(DATA TO EXAMINE)
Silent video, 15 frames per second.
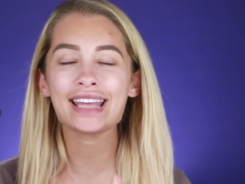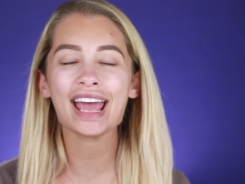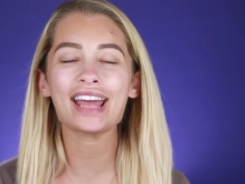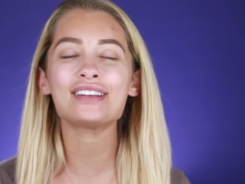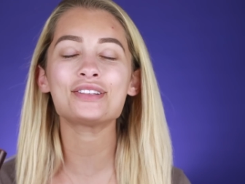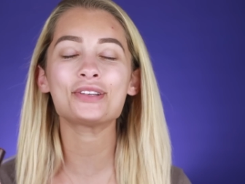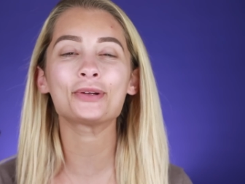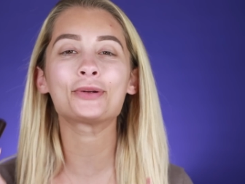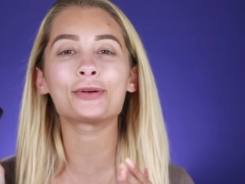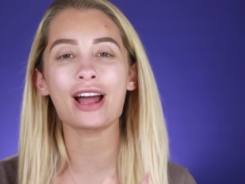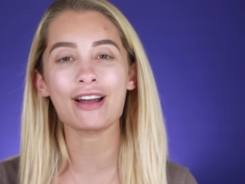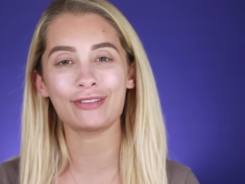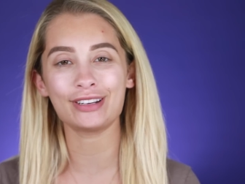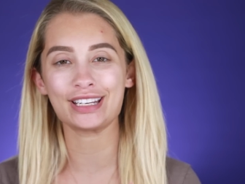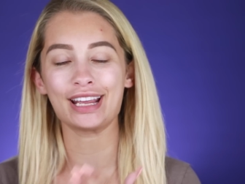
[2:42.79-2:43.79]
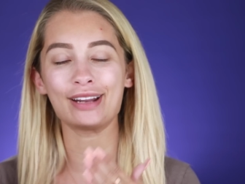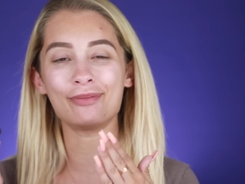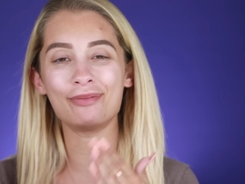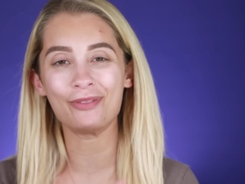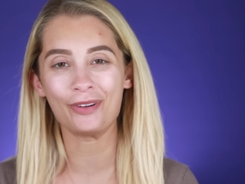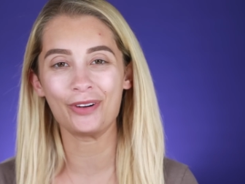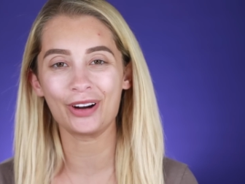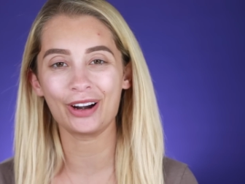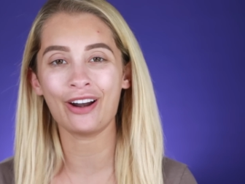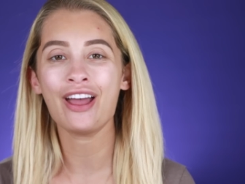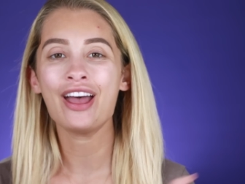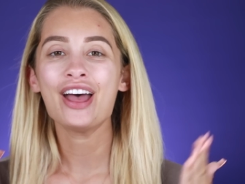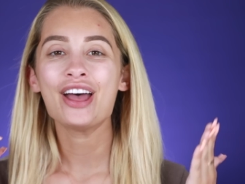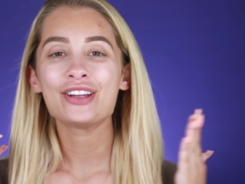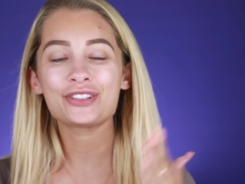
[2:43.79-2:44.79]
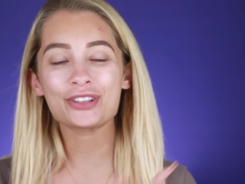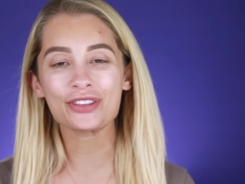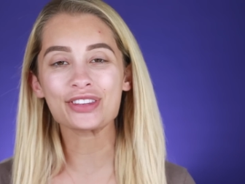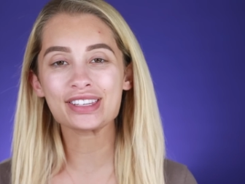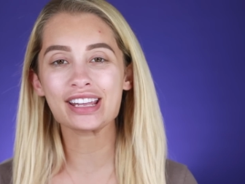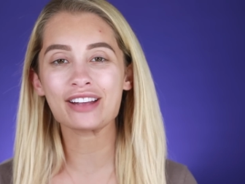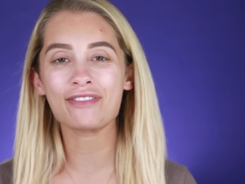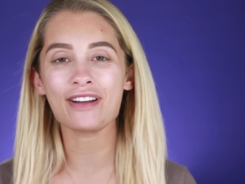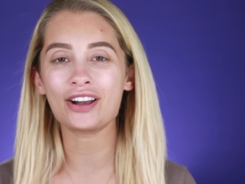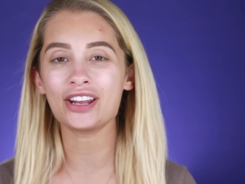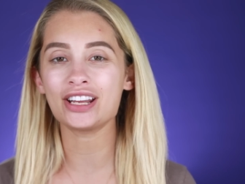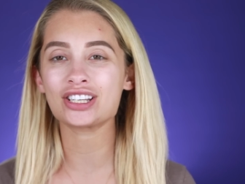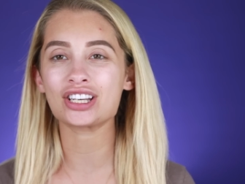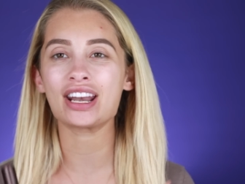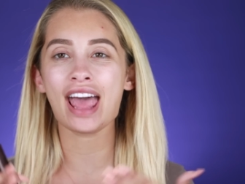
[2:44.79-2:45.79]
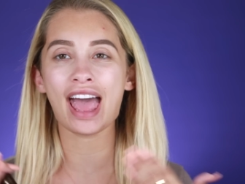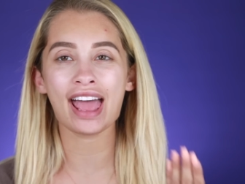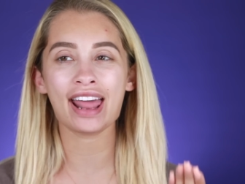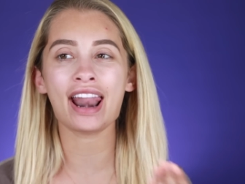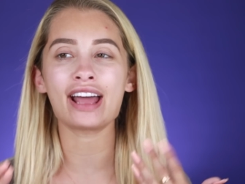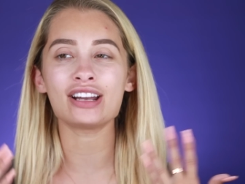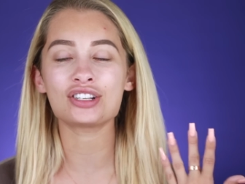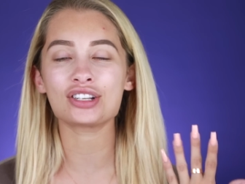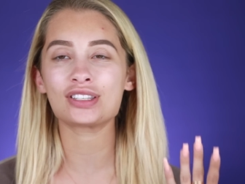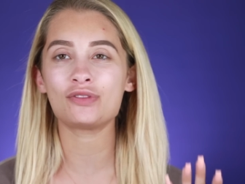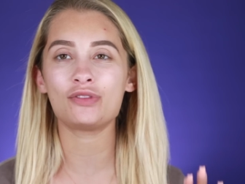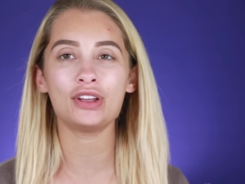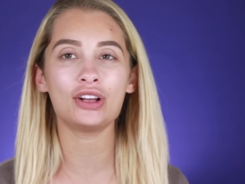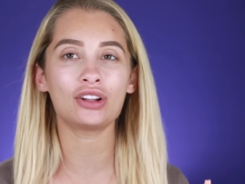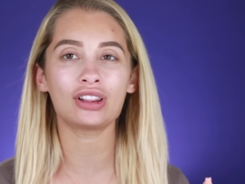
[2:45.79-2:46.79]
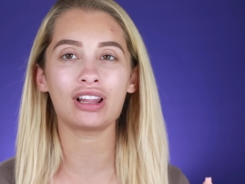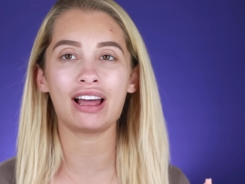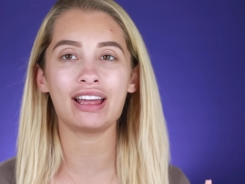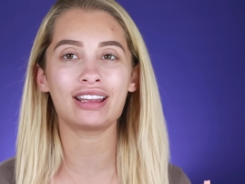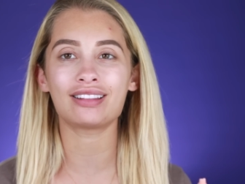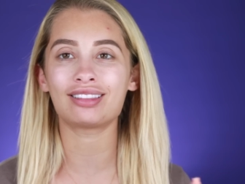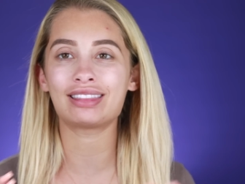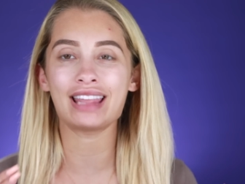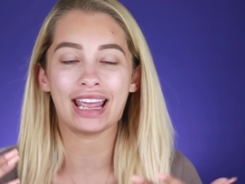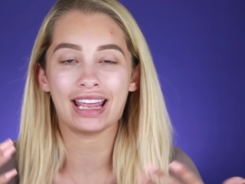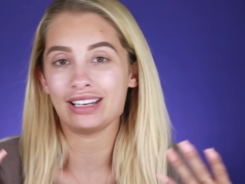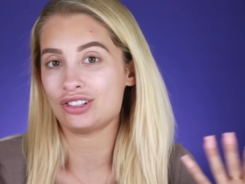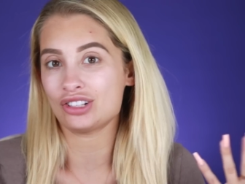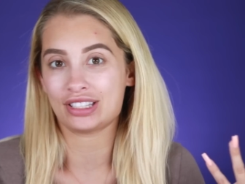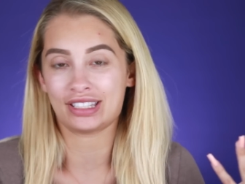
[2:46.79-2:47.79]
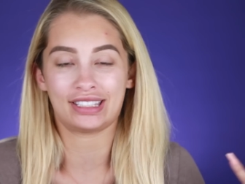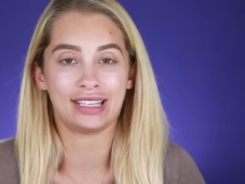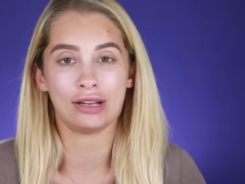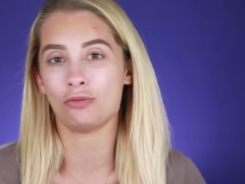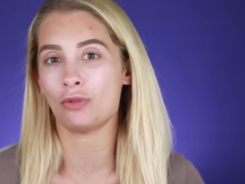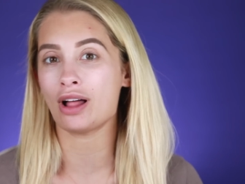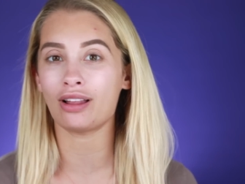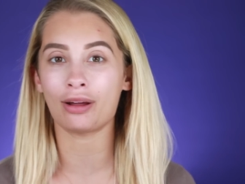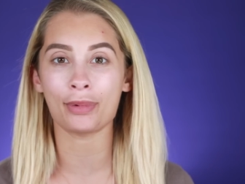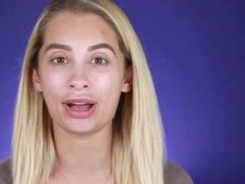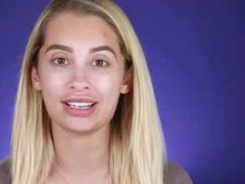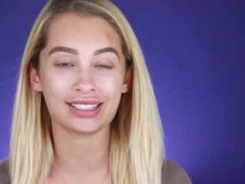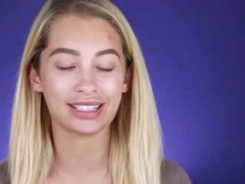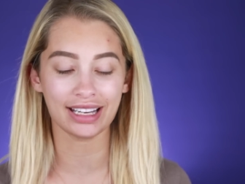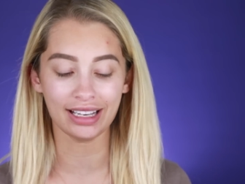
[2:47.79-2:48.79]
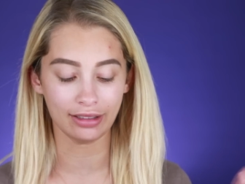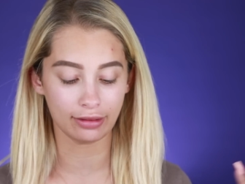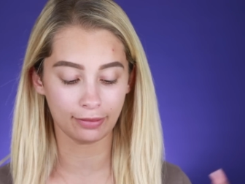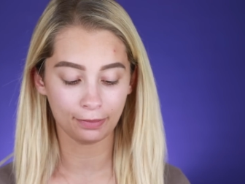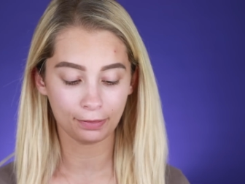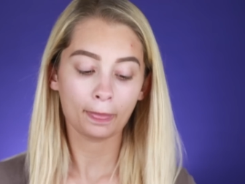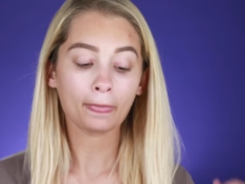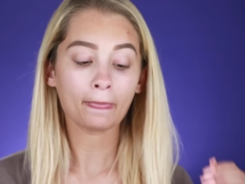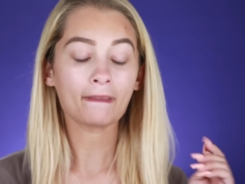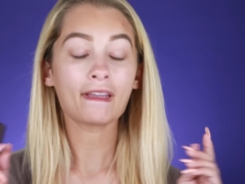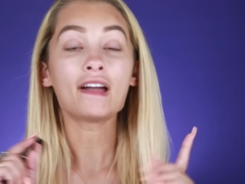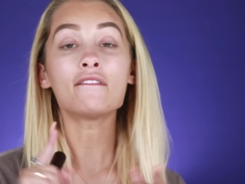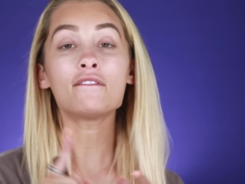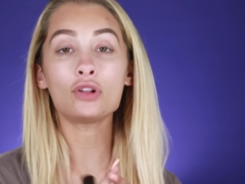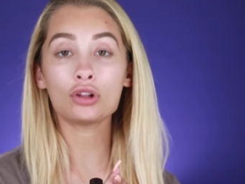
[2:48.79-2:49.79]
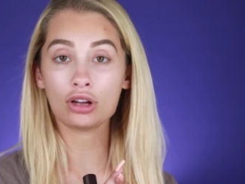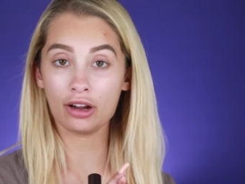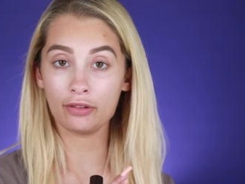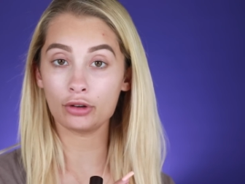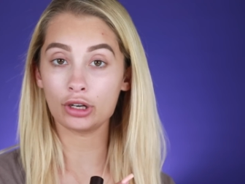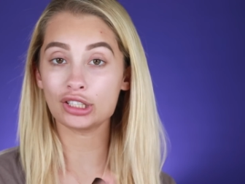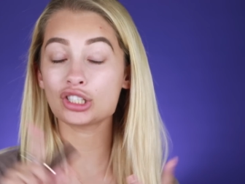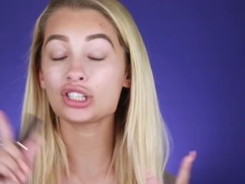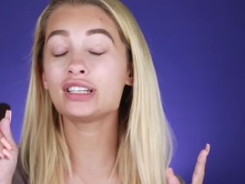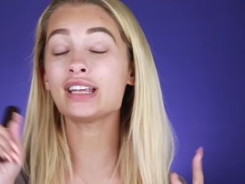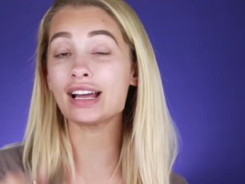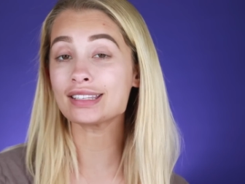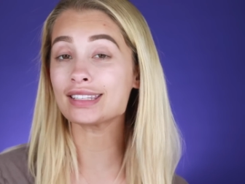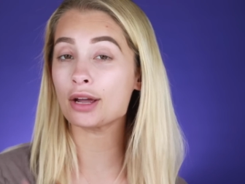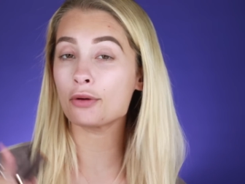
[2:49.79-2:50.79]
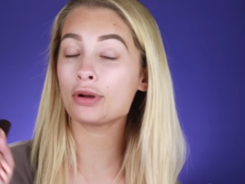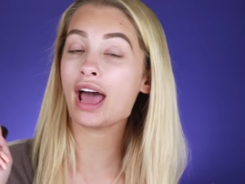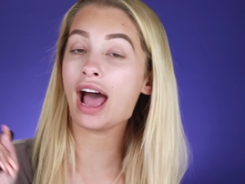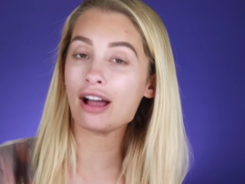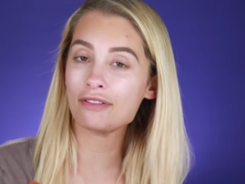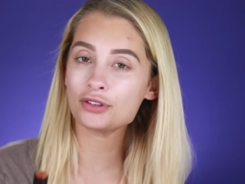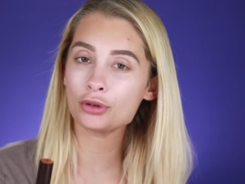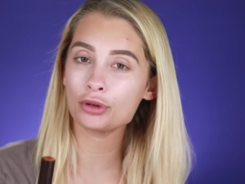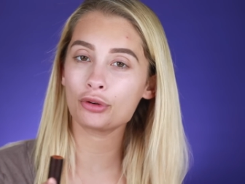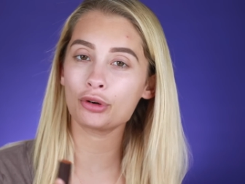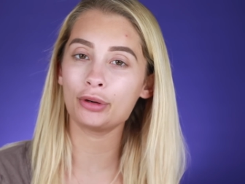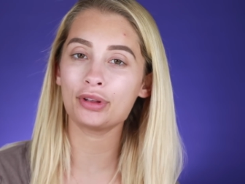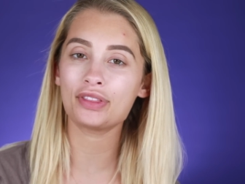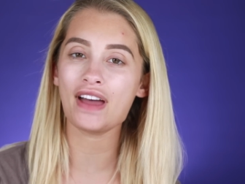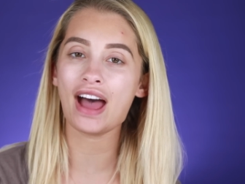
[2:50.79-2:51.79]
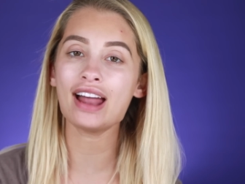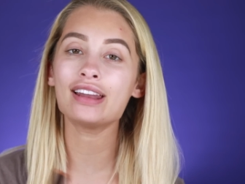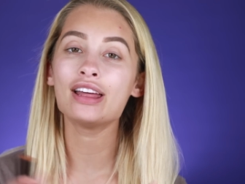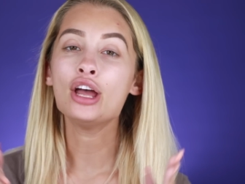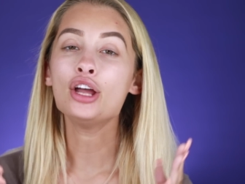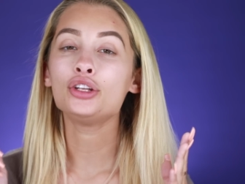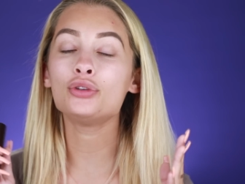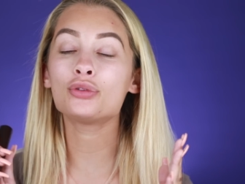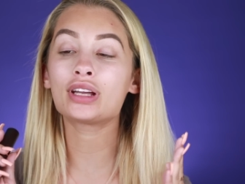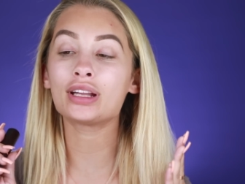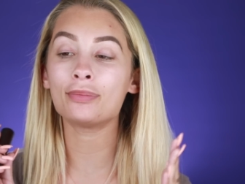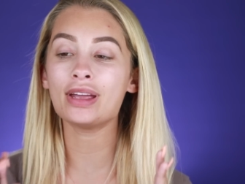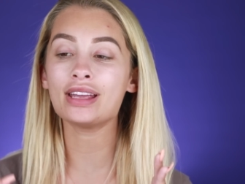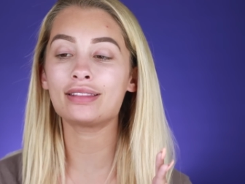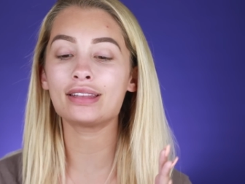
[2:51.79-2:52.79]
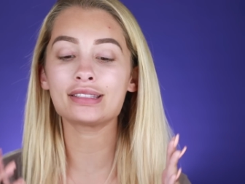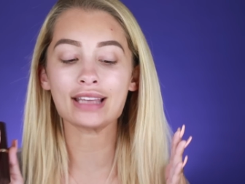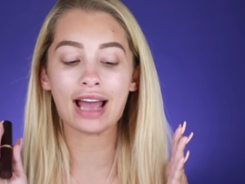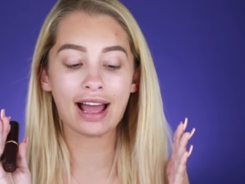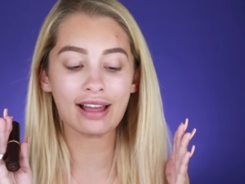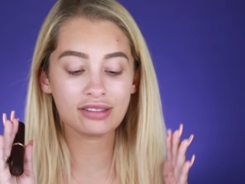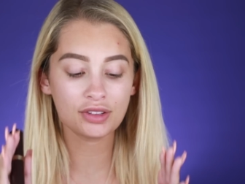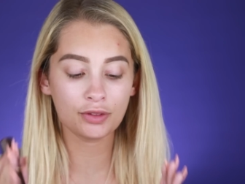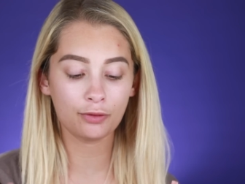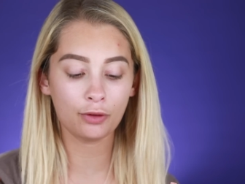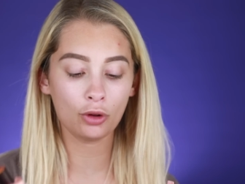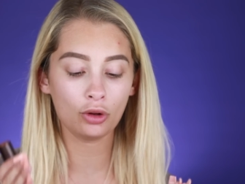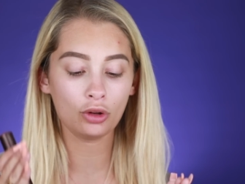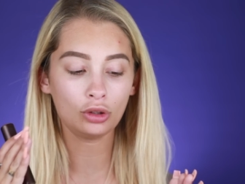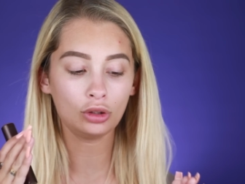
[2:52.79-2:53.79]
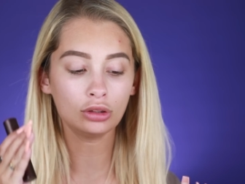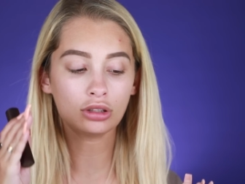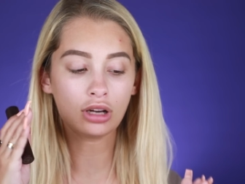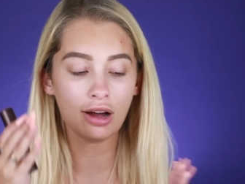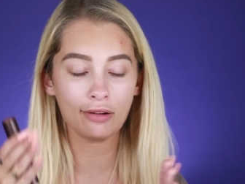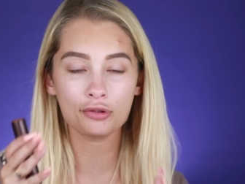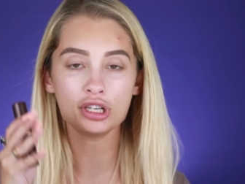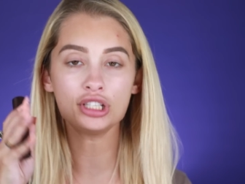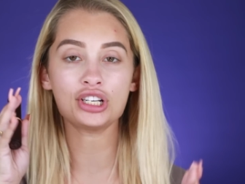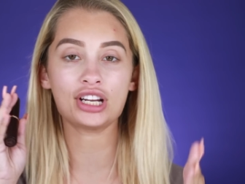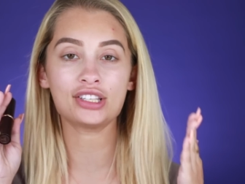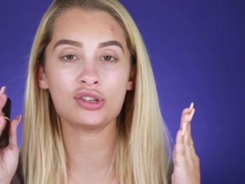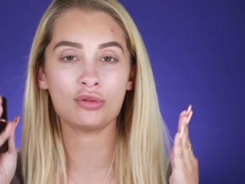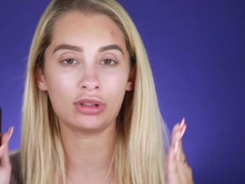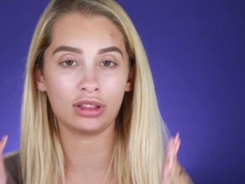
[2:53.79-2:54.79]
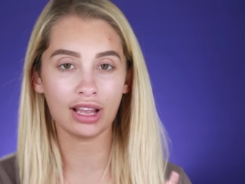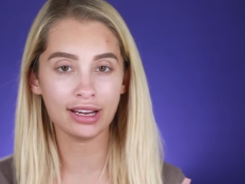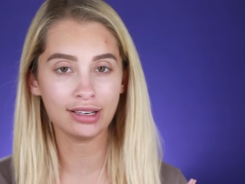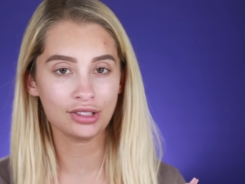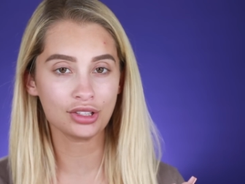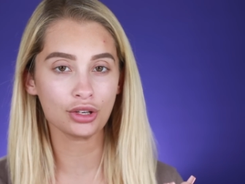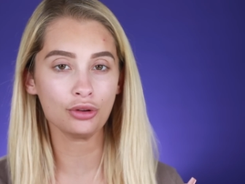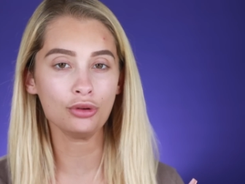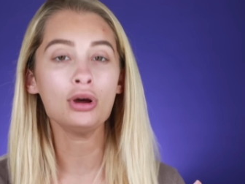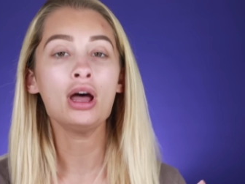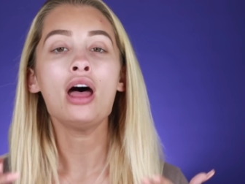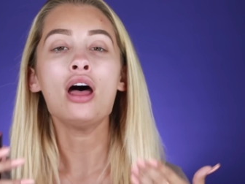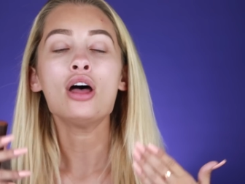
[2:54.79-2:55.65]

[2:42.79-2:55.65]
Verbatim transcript: tend to gravitate more to the stick foundation and I just feel like they just sit well on my skin full coverage. Yes, I would have to agree with that. You can make this as full coverage as you would like to.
(End DATA TO EXAMINE)
Output the entries above verbatim, leaving out images.

Silent video, 15 frames per second.
[2:42.79-2:43.79]
[2:43.79-2:44.79]
[2:44.79-2:45.79]
[2:45.79-2:46.79]
[2:46.79-2:47.79]
[2:47.79-2:48.79]
[2:48.79-2:49.79]
[2:49.79-2:50.79]
[2:50.79-2:51.79]
[2:51.79-2:52.79]
[2:52.79-2:53.79]
[2:53.79-2:54.79]
[2:54.79-2:55.65]

[2:42.79-2:55.65]
Verbatim transcript: tend to gravitate more to the stick foundation and I just feel like they just sit well on my skin full coverage. Yes, I would have to agree with that. You can make this as full coverage as you would like to.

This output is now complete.